First, propaganda -
next, pay day?


Nothing illustrates better where the environment hysteria agenda has been heading than the framing of today's question on BBC Radio 1's lunchtime news programme Newsbeat.

Listeners were being encouraged to text and e-mail what they thought on the question, Would you pay more taxes to save the environment?

There's nothing the government and largely hard-left environment hysteria lobby would like more than for people to start to believe that all they need to do is shell out still more of their hard-earned cash to politicians and everything will be alright with the planet.


Apparently, it's simple: tax equals saving the planet, no tax means global catastrophe. Such is the dichotomy that, with pound-signs in their eyes, it could be suspected that the hysteria lobby have long been working to establish.

Rather than focussing on and encouraging changes of behaviour people can make at little cost, the 'green' agenda has always been peppered with the idea that we need to be properly punished for our polluting, modern ways - that our lifestyles are 'unsustainable', and we'd better get used to going without the things we need, and without doing the things we enjoy.

There's always been this certain masochism to the green lobby - a gleeful seizing on a supposed reason to return to simpler times of previous centuries - coupled with a bizarre, burning need to inflict it on everyone else.

And now, after the years of 'looming disaster' propaganda, we're reaching the crunch point. Fingers firmly crossed, hoping the years of propaganda have worked their magic, the politicians are finally gearing up to claim another big chunk of the little hard-earned cash we have left for ourselves after the other chunks they take.


Thankfully, looking at responses to that question on the Radio 1 link above, most people are a long way from succumbing to this ploy.

Pounds, not planet

So how do we know the global warming hysteria is really about revenue-raising rather than saving the planet? Take the rather critical fact that energy use in homes and businesses is by a long way the biggest cause of carbon emissions, and that far greater efforts to encourage energy conservation would therefore make a much bigger dent in Britain's total emissions. Surely those really interested in affecting the environment for the better would be obsessing about energy conservation? You'd have thought.
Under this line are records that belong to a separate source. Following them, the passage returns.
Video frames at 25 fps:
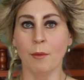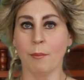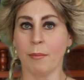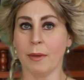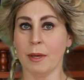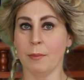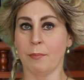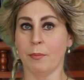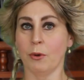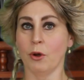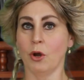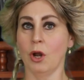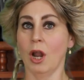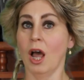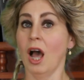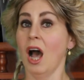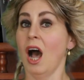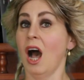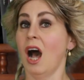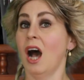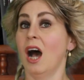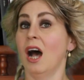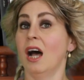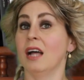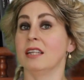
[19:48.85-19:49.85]
people
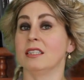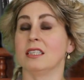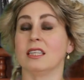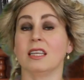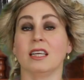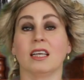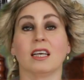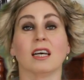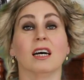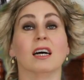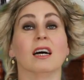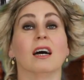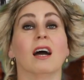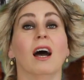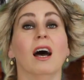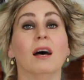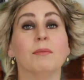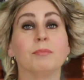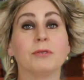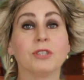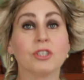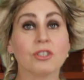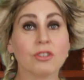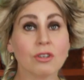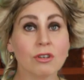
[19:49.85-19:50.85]
are the
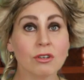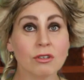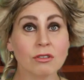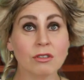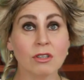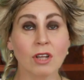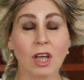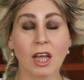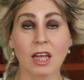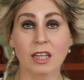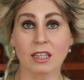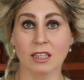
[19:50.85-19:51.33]
corruption.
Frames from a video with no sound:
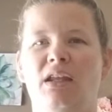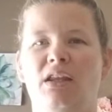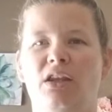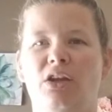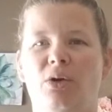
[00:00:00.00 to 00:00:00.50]

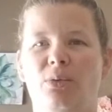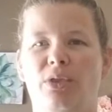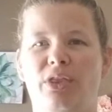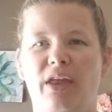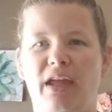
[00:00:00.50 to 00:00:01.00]

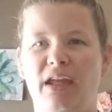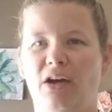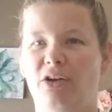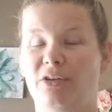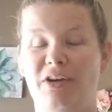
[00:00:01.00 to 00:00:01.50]
They
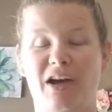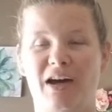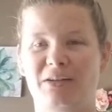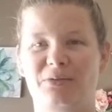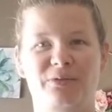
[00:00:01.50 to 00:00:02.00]
are
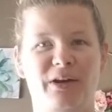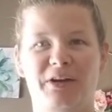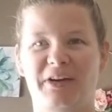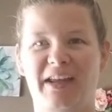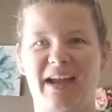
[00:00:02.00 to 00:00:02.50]
not
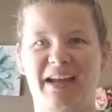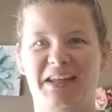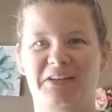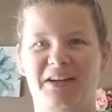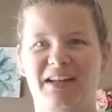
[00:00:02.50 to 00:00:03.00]
very
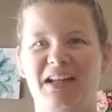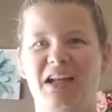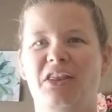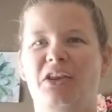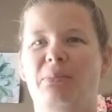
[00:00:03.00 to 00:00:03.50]
accurate.
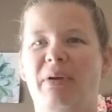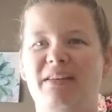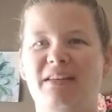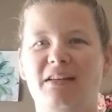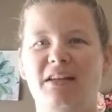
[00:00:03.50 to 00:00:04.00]
They're
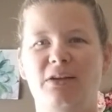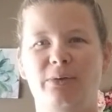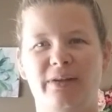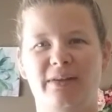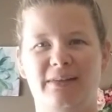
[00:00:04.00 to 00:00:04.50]
basically
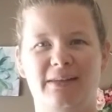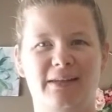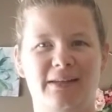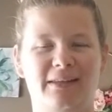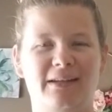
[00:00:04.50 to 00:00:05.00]
using
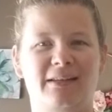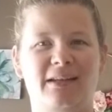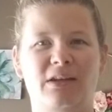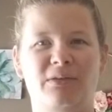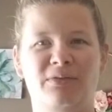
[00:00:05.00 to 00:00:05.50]
statistics that they've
But no. The first choice for national and local politicians is always to set about finding ways to ramp up taxes on individuals which, even by deliberate design (see
Richmond's 'green' parking permit con & Lib Dem car tax trap postings), have the greatest impact not on the wealthy but hard-pressed families trying to keep up with the many existing financial demands of modern life.

Punish or encourage?

Why is it that punishment, rather than encouragement, is always the first choice for politicians? For example, rather than planning to charge us still more for the necessity of a car, for imagining we might take a holiday or for daring to throw out some rubbish, the government could abolish VAT on energy-saving light bulbs, on solar panels, on wind turbines, on roof insulation, on getting gas boilers maintained regularly, on double-glazing. These improvements would become more affordable and all would have a significant impact in the area of the biggest cause of carbon emissions.

If the politicians really must 'do' something in the area of road transport, they could scrap the duty on biodiesel. Or, more practical still, the government could cut its massive tax take on the price of new, more efficient fuels like the one that BP has recently developed - BP Ultimate.

BP claim that if every car used that instead of ordinary unleaded, the effect on emissions would be the same as taking 1 million cars off the road. That's equivalent to taking all cars out of a city the size of Newcastle!

So why don't many drivers use this fuel? Because BP Ultimate costs a lot more than normal unleaded. It wouldn't, though, if the government gave up a small part of their 70% fuel tax grab to bring the price down to on a par with the regular fuel.

If they did that, of course car users would choose the more efficient, environmentally-friendly option and the benefit to the planet would be both instant and massive.

Certainly there is something very wrong with politicians planning to slap more taxes on people yet taxing better fuels like this to the hilt so few can afford to help the environment even if they wanted to.

Money where the mouth is

If that's not enough, here's another idea. If global warming is really a bigger threat than terrorism, as the green lobby regularly claim, then why doesn't the government spend the billions of pounds ear-marked for their highly controversial ID cards plan on developing alternative energy sources, like harnessing tide power, building off-shore wind farms, or installing solar panels on public buildings?

Politicians simply can't expect us to treat saving the planet as a priority and pay through the nose for it if they don't exhibit the same attitude themselves.

So is it any surprise that some suggest politicians aren't so interested in changing things to help the planet as grabbing yet more money off us?


Environment needs new approach

The door is wide open for a political party to spearhead a positive, pragmatic, reasonable and creative environmentalism, utilising market forces and encouraging people with benefits for pro-environment choices. Rather than attempting to bludgeon us with the lazy, blunt instrument of higher taxes.

So... Gordie, Dave, Ming? Who's it going to be? Whoever, you'd better make it quick.